(YOUR TASK) Reproduce only the stretch of entries below that begins at the first line and ends at the line holding "[0:01.80-0:02.70]".

START INPUT

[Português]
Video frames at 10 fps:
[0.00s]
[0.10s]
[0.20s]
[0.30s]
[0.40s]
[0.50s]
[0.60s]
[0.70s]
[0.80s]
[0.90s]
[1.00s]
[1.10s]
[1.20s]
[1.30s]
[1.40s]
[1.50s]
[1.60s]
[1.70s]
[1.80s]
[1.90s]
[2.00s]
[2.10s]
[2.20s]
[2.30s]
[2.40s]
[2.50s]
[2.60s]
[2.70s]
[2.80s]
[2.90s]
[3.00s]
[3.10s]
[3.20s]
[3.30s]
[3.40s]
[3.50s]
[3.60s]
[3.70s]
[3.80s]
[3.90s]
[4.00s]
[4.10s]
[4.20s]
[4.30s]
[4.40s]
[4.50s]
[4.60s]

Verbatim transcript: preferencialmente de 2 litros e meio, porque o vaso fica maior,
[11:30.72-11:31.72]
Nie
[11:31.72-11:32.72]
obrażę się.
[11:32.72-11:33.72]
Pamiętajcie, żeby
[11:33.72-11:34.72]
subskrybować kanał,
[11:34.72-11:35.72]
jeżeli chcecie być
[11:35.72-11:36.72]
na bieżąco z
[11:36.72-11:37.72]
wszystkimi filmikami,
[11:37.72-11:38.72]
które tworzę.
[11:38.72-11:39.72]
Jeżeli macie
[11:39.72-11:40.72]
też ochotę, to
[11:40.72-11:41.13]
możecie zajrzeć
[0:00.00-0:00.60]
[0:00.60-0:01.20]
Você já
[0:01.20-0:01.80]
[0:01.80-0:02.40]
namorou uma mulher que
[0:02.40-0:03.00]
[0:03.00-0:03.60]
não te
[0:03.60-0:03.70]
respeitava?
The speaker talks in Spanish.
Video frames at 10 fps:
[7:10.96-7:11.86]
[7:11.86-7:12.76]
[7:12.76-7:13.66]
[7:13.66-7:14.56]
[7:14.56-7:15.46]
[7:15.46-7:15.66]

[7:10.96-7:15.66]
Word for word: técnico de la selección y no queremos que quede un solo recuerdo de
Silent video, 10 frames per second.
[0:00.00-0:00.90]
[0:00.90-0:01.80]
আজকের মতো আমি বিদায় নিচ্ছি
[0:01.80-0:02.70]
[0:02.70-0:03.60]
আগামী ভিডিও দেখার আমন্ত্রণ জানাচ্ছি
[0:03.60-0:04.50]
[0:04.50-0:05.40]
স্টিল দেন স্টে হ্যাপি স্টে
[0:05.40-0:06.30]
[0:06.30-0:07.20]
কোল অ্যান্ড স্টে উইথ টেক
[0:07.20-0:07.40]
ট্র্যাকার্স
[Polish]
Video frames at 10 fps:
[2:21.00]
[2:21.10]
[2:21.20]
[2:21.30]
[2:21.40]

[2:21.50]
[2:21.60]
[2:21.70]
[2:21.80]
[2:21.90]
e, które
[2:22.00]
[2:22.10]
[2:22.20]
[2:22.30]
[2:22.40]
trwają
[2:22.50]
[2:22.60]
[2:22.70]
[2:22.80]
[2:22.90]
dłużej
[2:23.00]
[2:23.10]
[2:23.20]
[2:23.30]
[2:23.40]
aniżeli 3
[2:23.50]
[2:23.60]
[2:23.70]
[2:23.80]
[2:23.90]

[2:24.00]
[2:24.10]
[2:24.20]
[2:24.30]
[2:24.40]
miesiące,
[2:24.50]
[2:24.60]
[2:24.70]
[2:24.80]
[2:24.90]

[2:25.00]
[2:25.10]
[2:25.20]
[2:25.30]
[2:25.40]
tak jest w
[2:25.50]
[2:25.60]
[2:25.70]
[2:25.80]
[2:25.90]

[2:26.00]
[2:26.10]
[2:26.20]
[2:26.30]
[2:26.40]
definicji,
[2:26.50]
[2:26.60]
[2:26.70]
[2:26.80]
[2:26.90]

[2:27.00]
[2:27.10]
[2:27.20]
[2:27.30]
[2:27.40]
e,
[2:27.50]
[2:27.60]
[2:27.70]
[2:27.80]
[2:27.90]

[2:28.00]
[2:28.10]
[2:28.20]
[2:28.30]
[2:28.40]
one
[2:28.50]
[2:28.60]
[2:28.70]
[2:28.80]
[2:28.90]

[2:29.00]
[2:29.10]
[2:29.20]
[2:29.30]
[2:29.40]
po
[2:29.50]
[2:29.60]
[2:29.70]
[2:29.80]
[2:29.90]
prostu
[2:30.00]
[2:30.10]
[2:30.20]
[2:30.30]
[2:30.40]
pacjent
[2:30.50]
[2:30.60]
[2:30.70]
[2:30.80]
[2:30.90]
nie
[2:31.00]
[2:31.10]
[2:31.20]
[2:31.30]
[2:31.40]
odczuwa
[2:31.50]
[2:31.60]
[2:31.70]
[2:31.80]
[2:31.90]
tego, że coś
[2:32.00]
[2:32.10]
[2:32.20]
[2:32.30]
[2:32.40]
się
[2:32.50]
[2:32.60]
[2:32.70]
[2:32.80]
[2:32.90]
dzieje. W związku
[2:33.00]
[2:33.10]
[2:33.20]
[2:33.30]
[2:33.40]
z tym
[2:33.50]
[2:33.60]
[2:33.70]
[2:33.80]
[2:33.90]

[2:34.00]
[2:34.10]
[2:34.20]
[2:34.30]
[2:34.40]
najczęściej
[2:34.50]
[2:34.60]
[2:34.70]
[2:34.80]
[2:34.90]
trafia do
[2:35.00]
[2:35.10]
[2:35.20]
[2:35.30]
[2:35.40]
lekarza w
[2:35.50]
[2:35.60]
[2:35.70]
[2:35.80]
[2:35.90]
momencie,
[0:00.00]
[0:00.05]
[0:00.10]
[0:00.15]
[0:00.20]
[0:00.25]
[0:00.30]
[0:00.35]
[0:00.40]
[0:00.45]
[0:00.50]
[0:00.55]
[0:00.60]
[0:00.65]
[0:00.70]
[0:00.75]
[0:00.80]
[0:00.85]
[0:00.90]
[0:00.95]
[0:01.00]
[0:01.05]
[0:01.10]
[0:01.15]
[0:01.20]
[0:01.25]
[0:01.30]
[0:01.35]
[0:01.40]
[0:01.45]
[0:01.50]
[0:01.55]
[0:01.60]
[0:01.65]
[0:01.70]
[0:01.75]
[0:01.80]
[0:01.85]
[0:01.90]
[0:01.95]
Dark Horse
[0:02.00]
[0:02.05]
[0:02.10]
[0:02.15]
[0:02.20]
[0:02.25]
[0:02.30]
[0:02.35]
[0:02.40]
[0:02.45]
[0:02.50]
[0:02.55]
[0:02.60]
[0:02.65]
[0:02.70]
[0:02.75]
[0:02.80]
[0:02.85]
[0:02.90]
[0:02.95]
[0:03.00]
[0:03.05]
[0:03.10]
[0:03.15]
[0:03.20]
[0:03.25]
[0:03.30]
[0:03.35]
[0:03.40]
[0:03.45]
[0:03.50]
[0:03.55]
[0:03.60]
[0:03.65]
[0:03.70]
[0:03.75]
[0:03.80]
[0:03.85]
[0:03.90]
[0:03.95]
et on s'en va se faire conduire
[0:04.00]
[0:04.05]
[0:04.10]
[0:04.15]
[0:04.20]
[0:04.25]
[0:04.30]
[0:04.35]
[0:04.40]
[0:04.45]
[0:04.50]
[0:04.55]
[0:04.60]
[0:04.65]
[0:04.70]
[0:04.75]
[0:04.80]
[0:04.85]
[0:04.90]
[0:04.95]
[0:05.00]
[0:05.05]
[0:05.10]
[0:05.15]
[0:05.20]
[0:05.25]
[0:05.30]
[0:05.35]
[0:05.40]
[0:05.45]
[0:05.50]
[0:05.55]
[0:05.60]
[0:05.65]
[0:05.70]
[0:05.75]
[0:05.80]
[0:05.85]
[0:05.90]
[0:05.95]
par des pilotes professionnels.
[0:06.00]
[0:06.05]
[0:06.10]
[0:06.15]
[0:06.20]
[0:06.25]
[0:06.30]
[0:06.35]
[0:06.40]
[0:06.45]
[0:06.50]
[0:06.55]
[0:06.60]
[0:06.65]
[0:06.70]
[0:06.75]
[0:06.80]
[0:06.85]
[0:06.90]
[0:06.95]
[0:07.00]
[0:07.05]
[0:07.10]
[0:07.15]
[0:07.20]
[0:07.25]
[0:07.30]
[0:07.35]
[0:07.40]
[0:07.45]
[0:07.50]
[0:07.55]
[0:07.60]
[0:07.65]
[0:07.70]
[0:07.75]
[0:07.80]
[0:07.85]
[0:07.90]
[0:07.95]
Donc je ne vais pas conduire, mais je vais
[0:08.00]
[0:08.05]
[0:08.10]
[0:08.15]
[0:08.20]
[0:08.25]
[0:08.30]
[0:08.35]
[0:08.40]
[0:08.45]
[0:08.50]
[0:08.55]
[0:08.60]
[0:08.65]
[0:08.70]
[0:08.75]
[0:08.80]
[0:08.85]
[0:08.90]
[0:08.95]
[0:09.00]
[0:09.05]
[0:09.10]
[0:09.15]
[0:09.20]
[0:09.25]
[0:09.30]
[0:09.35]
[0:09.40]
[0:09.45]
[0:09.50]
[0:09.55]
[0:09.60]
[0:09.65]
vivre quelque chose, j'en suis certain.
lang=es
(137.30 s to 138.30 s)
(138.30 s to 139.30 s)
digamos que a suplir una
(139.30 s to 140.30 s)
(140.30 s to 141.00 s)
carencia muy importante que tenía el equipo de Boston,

END INPUT

(RESULT OF THE EXERCISE)
[Português]
Video frames at 10 fps:
[0.00s]
[0.10s]
[0.20s]
[0.30s]
[0.40s]
[0.50s]
[0.60s]
[0.70s]
[0.80s]
[0.90s]
[1.00s]
[1.10s]
[1.20s]
[1.30s]
[1.40s]
[1.50s]
[1.60s]
[1.70s]
[1.80s]
[1.90s]
[2.00s]
[2.10s]
[2.20s]
[2.30s]
[2.40s]
[2.50s]
[2.60s]
[2.70s]
[2.80s]
[2.90s]
[3.00s]
[3.10s]
[3.20s]
[3.30s]
[3.40s]
[3.50s]
[3.60s]
[3.70s]
[3.80s]
[3.90s]
[4.00s]
[4.10s]
[4.20s]
[4.30s]
[4.40s]
[4.50s]
[4.60s]

Verbatim transcript: preferencialmente de 2 litros e meio, porque o vaso fica maior,
[11:30.72-11:31.72]
Nie
[11:31.72-11:32.72]
obrażę się.
[11:32.72-11:33.72]
Pamiętajcie, żeby
[11:33.72-11:34.72]
subskrybować kanał,
[11:34.72-11:35.72]
jeżeli chcecie być
[11:35.72-11:36.72]
na bieżąco z
[11:36.72-11:37.72]
wszystkimi filmikami,
[11:37.72-11:38.72]
które tworzę.
[11:38.72-11:39.72]
Jeżeli macie
[11:39.72-11:40.72]
też ochotę, to
[11:40.72-11:41.13]
możecie zajrzeć
[0:00.00-0:00.60]
[0:00.60-0:01.20]
Você já
[0:01.20-0:01.80]
[0:01.80-0:02.40]
namorou uma mulher que
[0:02.40-0:03.00]
[0:03.00-0:03.60]
não te
[0:03.60-0:03.70]
respeitava?
The speaker talks in Spanish.
Video frames at 10 fps:
[7:10.96-7:11.86]
[7:11.86-7:12.76]
[7:12.76-7:13.66]
[7:13.66-7:14.56]
[7:14.56-7:15.46]
[7:15.46-7:15.66]

[7:10.96-7:15.66]
Word for word: técnico de la selección y no queremos que quede un solo recuerdo de
Silent video, 10 frames per second.
[0:00.00-0:00.90]
[0:00.90-0:01.80]
আজকের মতো আমি বিদায় নিচ্ছি
[0:01.80-0:02.70]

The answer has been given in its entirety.